COLUMN: Time dress down, mask-up and embrace ‘pandemic chic’

When you seldom see another human being, does it even matter what you wear?

Lately, I’ve been working on a bit of a new weekend look. I call it “pandemic chic,” and unlike skinny jeans or puffer coats, this one is easy to pull off. The secret – never look in the mirror.

Since March, my world has been pretty small – work, weekly trips to the grocery store, the occasional restaurant stop for takeout, and so on.

On a recent Saturday, though, I decided to poke my toe out the door a little further and treat myself to a pedicure, provided that my favourite salon was taking sufficient safety precautions.

I called to see if I could make an appointment for some time during the weekend.

“Can you come now?” the owner asked.

I wrangled my still-wet hair into a ponytail, slid my desperate-for-attention feet into a pair of flip-flops, grabbed a mask and high-tailed it out the door.

Following a highly-sanitized and physically-distanced 45 minutes of pure bliss, I felt energized.

Since I was already out, didn’t it only make sense to run a couple more errands?

I gassed up my car and trekked up and down the aisles of the closest supermarket trying to Amazing Kreskin my way through the grocery list I’d left on the kitchen counter.

What I’d failed to consider in my haste to get out the door was that I had dressed for another day at home, with no notion of actually being seen by other human beings. I only realized this while I was hauling my groceries into the kitchen and had the misfortune to glance over as I was passing a full-length mirror.

To offer a bit of a mental picture, I chose for the occasion of my first pandemic pampering, my finest stretched-out black T-shirt – faded and peppered with tiny holes from multiple washings. Complementing this look was the droopiest pair of wrinkly black shorts I could find in the back of my closet.

From behind, they most closely resembled a diaper carrying a full load. But you’d really only have noticed that if you could see past the thick coating of white cat hair covering my rump.

Now mostly dry, my hair had decided to stage its own breakout from Phase 1 lock-down, springing from the elastic binding in fits and starts all over my head.

It was a look that said, “I just don’t give a chic anymore.”

Truthfully, I’m not sure anyone noticed – I detected not so much as a sideways glance during my outing.

And I’m certainly not judging the folks out shopping in their pyjamas and Crocs.

One time I do know that I caught everyone’s attention, though, was on a day when I’d actually made a bit of an effort. It was one of the few really hot days we’ve had this summer, so I decided to go with a long, billowy skirt for maximum airflow.

Detouring around a bit of construction work, I found myself walking an unfamiliar path, which happened to take me across a massive sidewalk vent.

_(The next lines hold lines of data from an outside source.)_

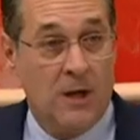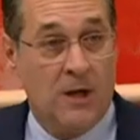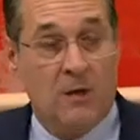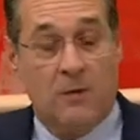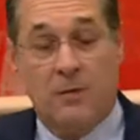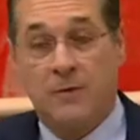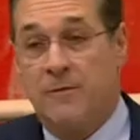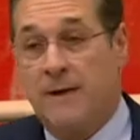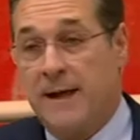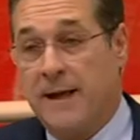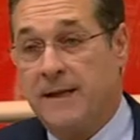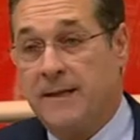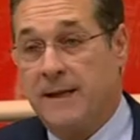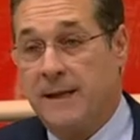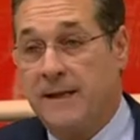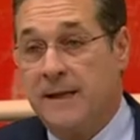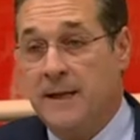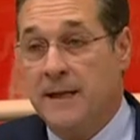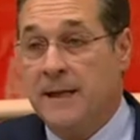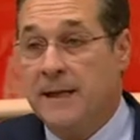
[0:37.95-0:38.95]
und
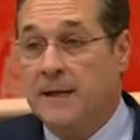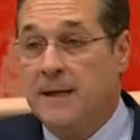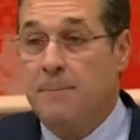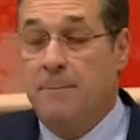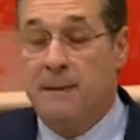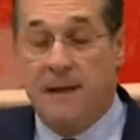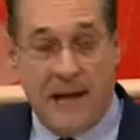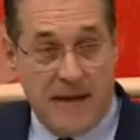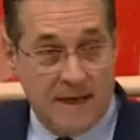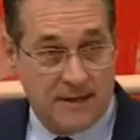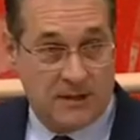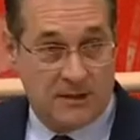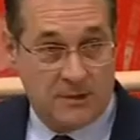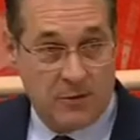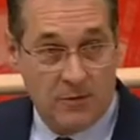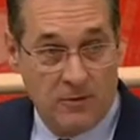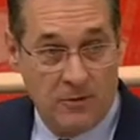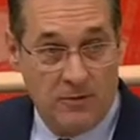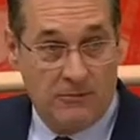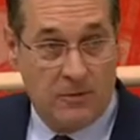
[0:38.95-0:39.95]
weiter die
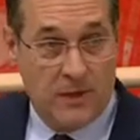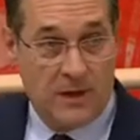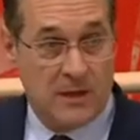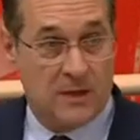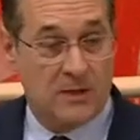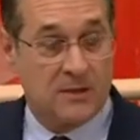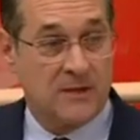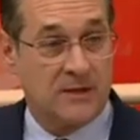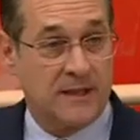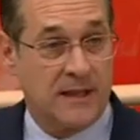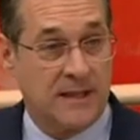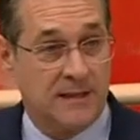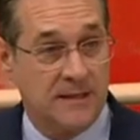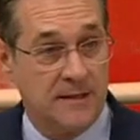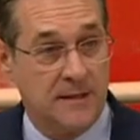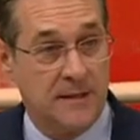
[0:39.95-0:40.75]
Belastung fortzusetzen,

Before you could say, ‘Happy Birthday, Mr. President,’ I’d gone full Marilyn Monroe – a giant circle of fabric flying at elbow level in front of about a dozen or so horrified onlookers. I slapped away at the material, trying in vain to push it down during what felt like a half-block sprint before I finally managed to escape the violent updraft.

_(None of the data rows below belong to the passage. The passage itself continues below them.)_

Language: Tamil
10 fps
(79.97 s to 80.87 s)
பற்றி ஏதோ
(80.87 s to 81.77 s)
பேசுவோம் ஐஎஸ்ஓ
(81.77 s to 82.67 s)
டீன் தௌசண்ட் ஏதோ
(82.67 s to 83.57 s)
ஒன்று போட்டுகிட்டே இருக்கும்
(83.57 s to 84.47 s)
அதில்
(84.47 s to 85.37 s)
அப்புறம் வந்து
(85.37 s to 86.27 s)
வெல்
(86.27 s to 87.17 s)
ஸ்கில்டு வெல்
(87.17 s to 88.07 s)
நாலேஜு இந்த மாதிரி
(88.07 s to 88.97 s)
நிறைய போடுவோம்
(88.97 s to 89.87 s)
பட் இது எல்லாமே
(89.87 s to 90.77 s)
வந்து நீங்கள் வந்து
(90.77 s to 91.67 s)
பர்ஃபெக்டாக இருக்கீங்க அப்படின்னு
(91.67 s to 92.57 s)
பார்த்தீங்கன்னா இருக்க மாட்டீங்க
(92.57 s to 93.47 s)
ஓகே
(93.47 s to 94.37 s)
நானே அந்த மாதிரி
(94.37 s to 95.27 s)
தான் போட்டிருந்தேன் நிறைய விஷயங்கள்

Were there some sideways glances? Oh, yeah.

I think how I might have retained a tiny bit of my dignity if only I’d been hiding behind a mask – another crucial component of pandemic chic.

In fact, I don’t understand the reluctance of so many people to just embrace masks and view them as an opportunity rather than an imposition.

From basic black – always slimming and classy enough for any imaginary cocktail party – to bright florals, animal prints and even classic works of art, (I recently saw a cashier wearing van Gogh’s Starry Night) in addition to helping to protect everyone around you (a good look on anyone) masks are the perfect fashion accessory for letting the world know who you are and what makes you tick.

That in itself is très chic, even if sometimes who you are is an accidental exhibitionist or just a slob who’s covered in cat hair.